→ What is required:
Copy the listing below exactly. Pictures stay out of it.

→ Information shown:

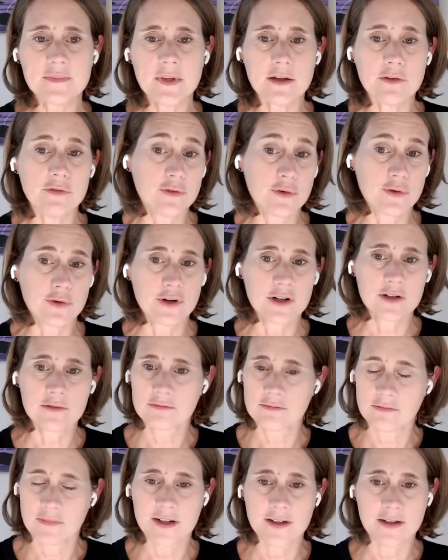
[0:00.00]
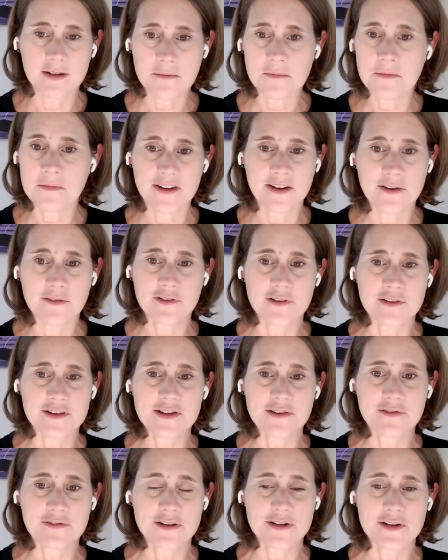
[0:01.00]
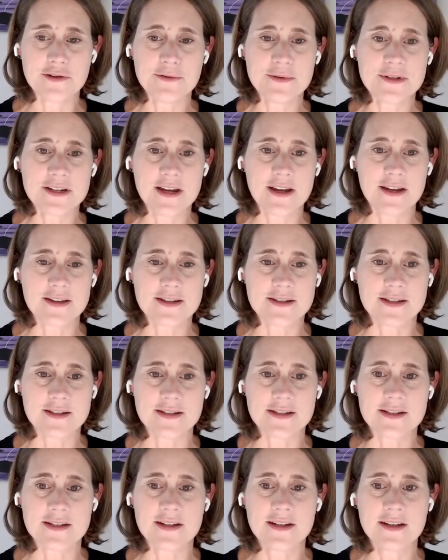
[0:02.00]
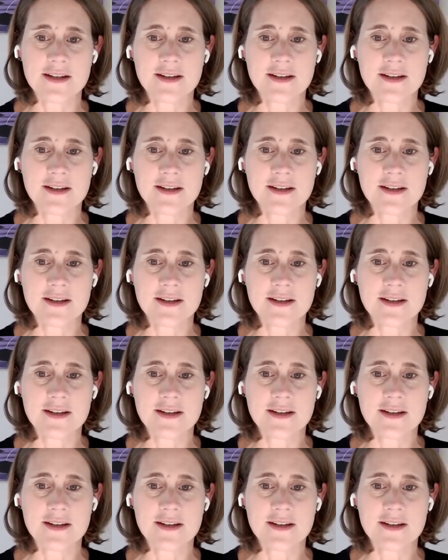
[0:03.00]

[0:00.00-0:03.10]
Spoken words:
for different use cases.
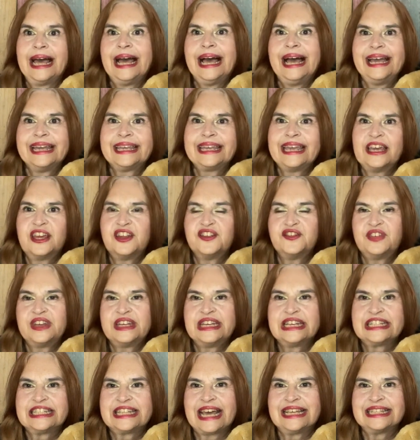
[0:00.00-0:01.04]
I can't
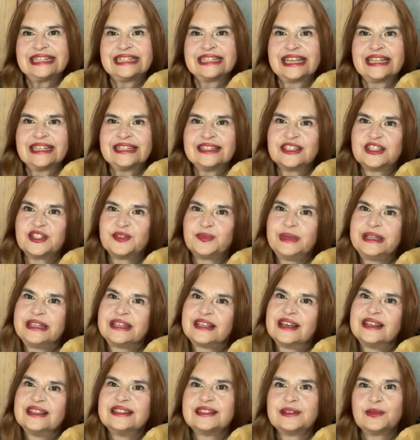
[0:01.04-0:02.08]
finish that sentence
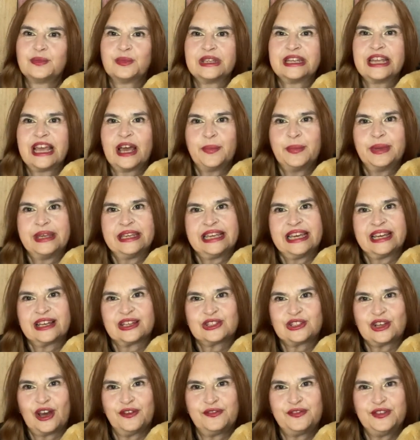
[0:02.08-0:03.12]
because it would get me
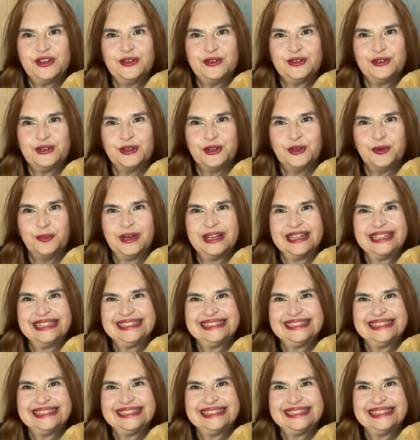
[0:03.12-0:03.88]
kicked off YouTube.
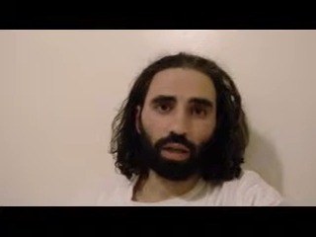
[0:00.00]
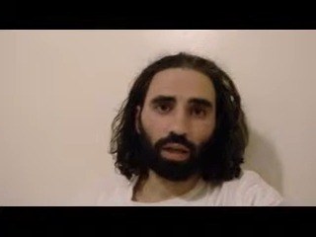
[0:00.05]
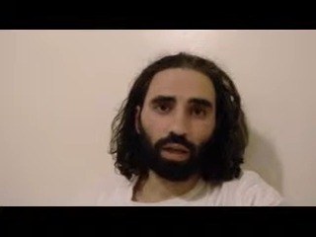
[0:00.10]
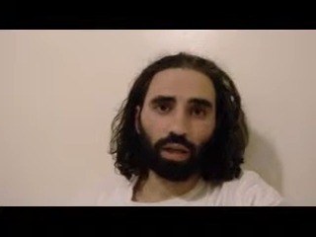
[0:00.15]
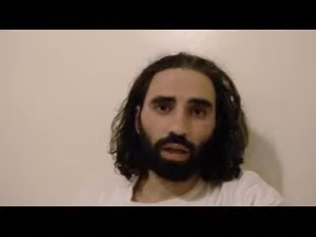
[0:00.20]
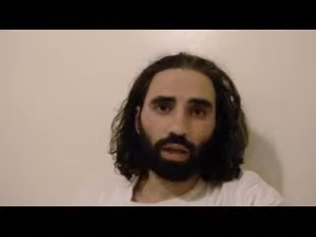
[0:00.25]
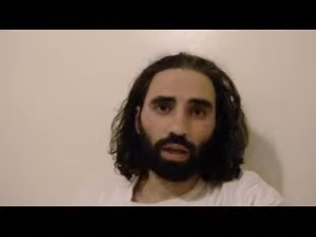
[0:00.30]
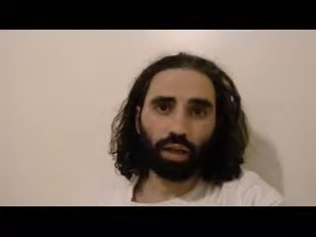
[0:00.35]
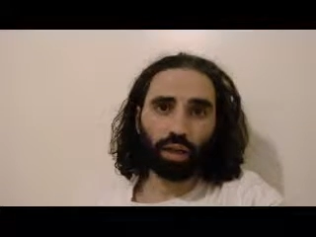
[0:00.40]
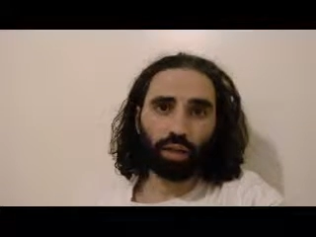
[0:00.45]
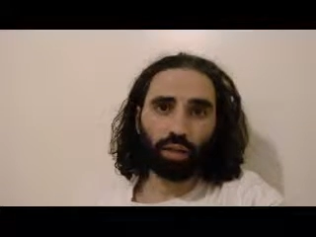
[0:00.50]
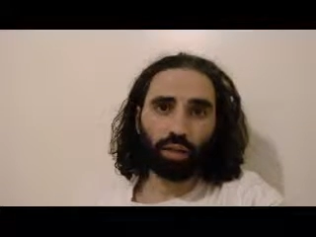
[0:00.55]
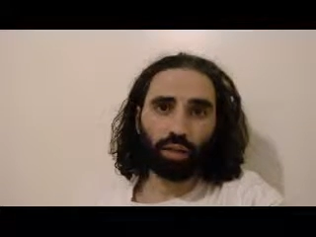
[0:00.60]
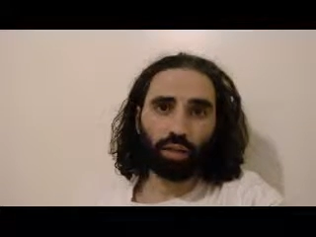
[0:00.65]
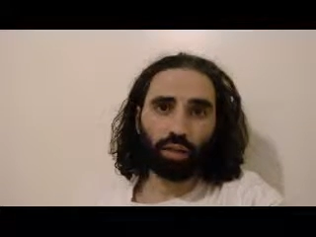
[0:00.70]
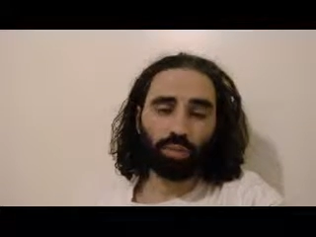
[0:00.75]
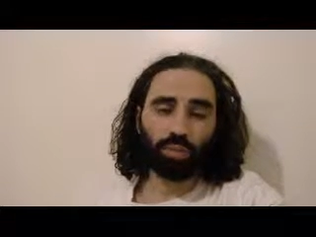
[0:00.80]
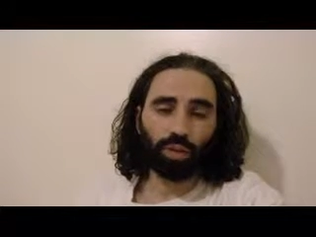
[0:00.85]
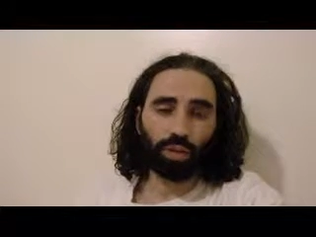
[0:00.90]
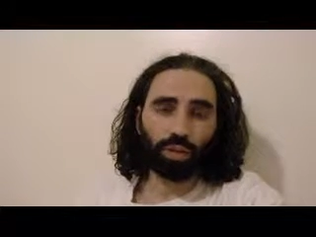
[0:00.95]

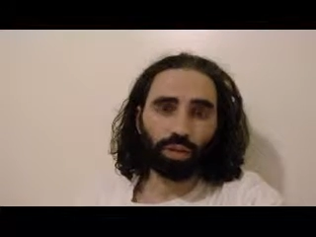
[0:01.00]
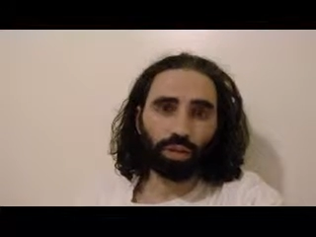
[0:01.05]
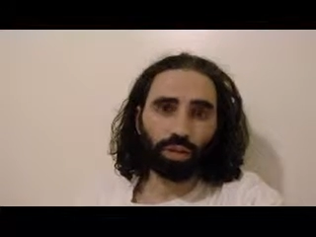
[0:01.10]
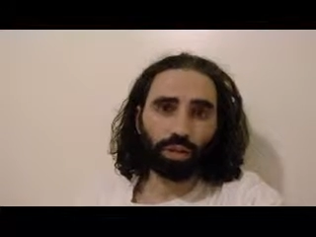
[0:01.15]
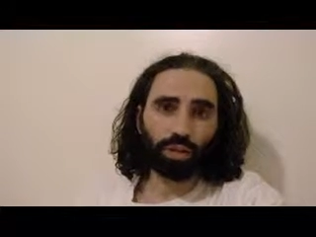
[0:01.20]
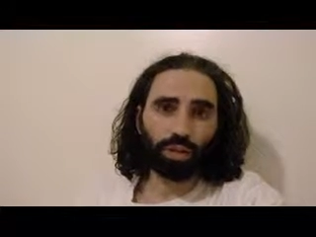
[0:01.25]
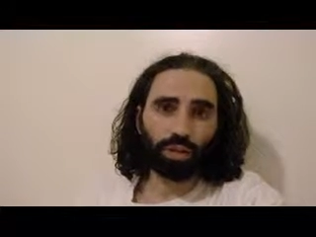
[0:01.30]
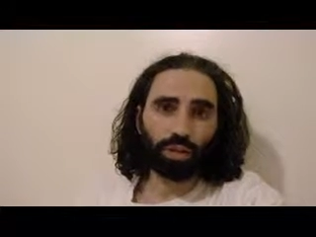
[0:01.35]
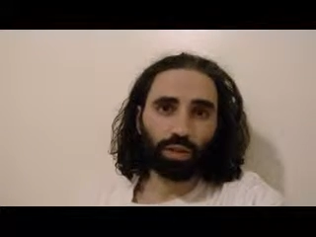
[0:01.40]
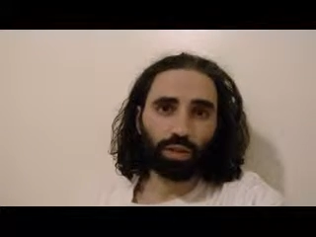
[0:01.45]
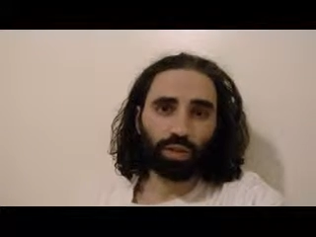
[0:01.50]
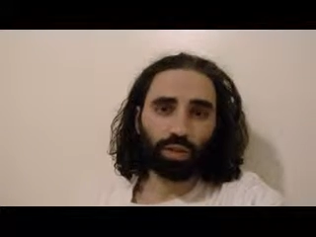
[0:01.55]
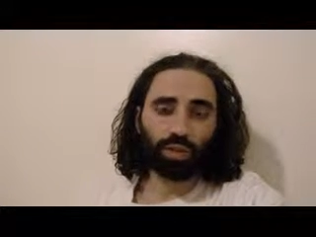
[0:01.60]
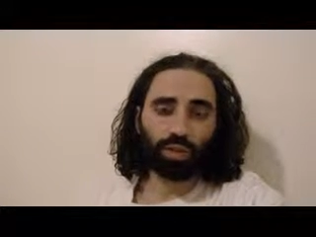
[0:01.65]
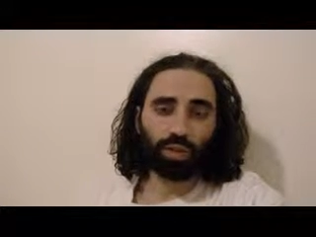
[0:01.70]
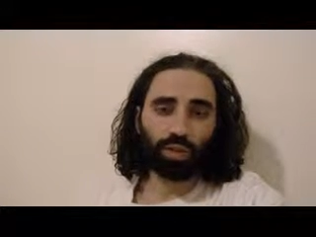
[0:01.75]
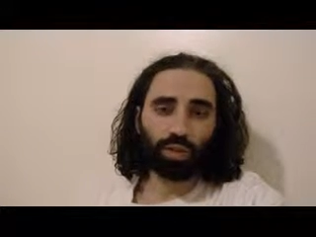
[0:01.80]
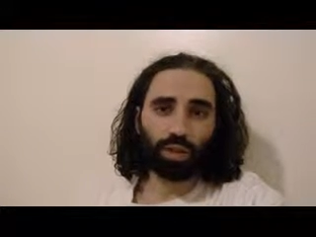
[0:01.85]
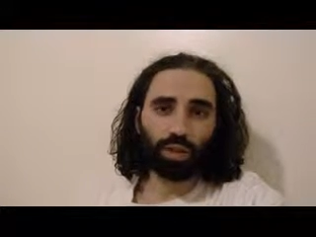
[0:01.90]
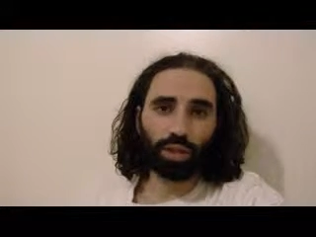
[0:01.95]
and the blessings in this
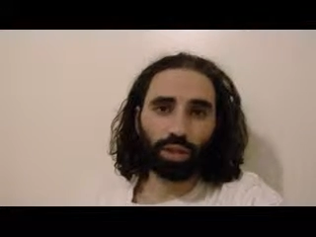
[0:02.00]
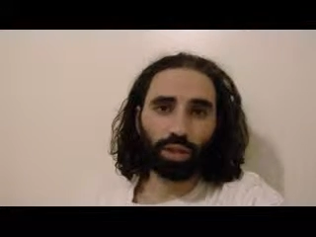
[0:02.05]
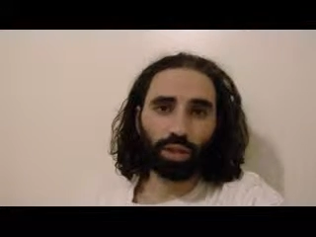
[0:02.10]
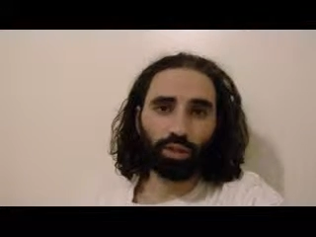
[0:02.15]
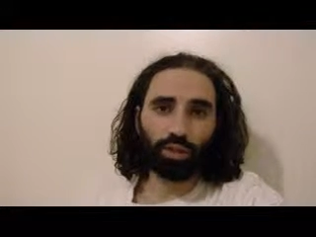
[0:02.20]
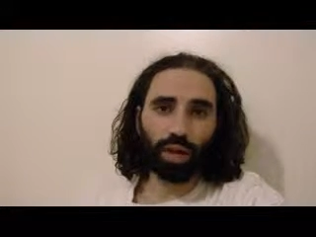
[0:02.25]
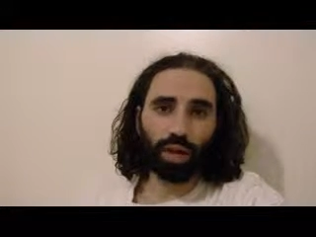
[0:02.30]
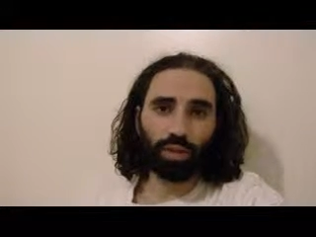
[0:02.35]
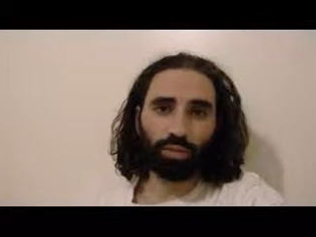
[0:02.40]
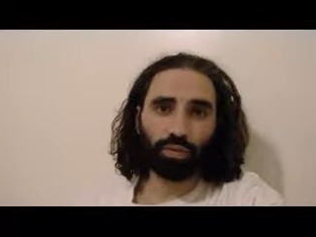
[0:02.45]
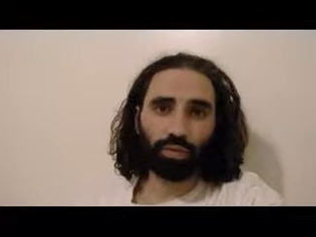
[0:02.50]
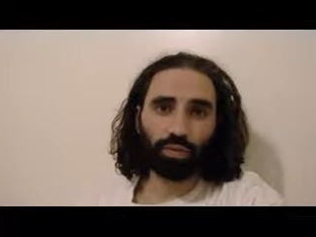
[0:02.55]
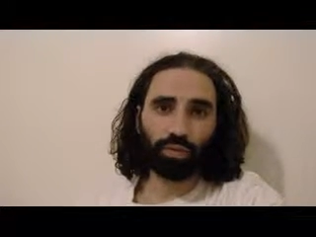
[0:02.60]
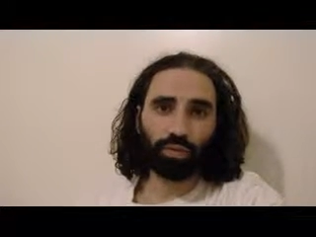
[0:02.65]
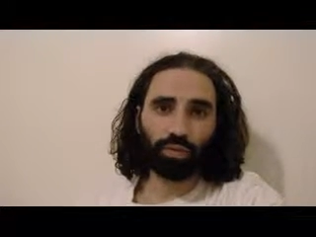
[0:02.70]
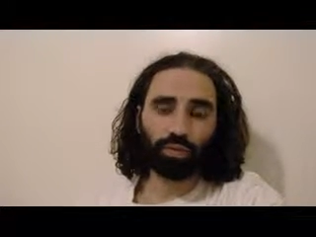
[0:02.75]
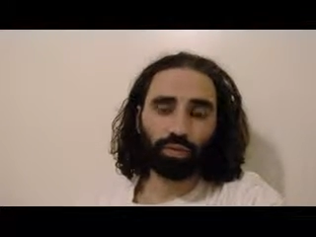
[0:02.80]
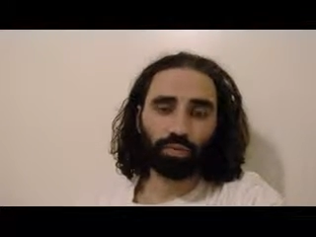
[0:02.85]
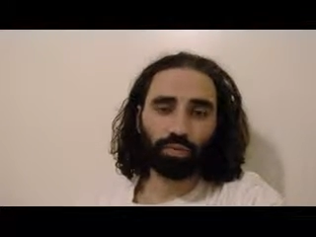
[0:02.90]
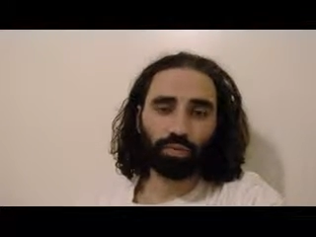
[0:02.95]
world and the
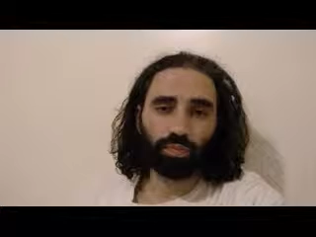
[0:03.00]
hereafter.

→ Exercise result:
[0:00.00]
[0:01.00]
[0:02.00]
[0:03.00]

[0:00.00-0:03.10]
Spoken words:
for different use cases.
[0:00.00-0:01.04]
I can't
[0:01.04-0:02.08]
finish that sentence
[0:02.08-0:03.12]
because it would get me
[0:03.12-0:03.88]
kicked off YouTube.
[0:00.00]
[0:00.05]
[0:00.10]
[0:00.15]
[0:00.20]
[0:00.25]
[0:00.30]
[0:00.35]
[0:00.40]
[0:00.45]
[0:00.50]
[0:00.55]
[0:00.60]
[0:00.65]
[0:00.70]
[0:00.75]
[0:00.80]
[0:00.85]
[0:00.90]
[0:00.95]

[0:01.00]
[0:01.05]
[0:01.10]
[0:01.15]
[0:01.20]
[0:01.25]
[0:01.30]
[0:01.35]
[0:01.40]
[0:01.45]
[0:01.50]
[0:01.55]
[0:01.60]
[0:01.65]
[0:01.70]
[0:01.75]
[0:01.80]
[0:01.85]
[0:01.90]
[0:01.95]
and the blessings in this
[0:02.00]
[0:02.05]
[0:02.10]
[0:02.15]
[0:02.20]
[0:02.25]
[0:02.30]
[0:02.35]
[0:02.40]
[0:02.45]
[0:02.50]
[0:02.55]
[0:02.60]
[0:02.65]
[0:02.70]
[0:02.75]
[0:02.80]
[0:02.85]
[0:02.90]
[0:02.95]
world and the
[0:03.00]
hereafter.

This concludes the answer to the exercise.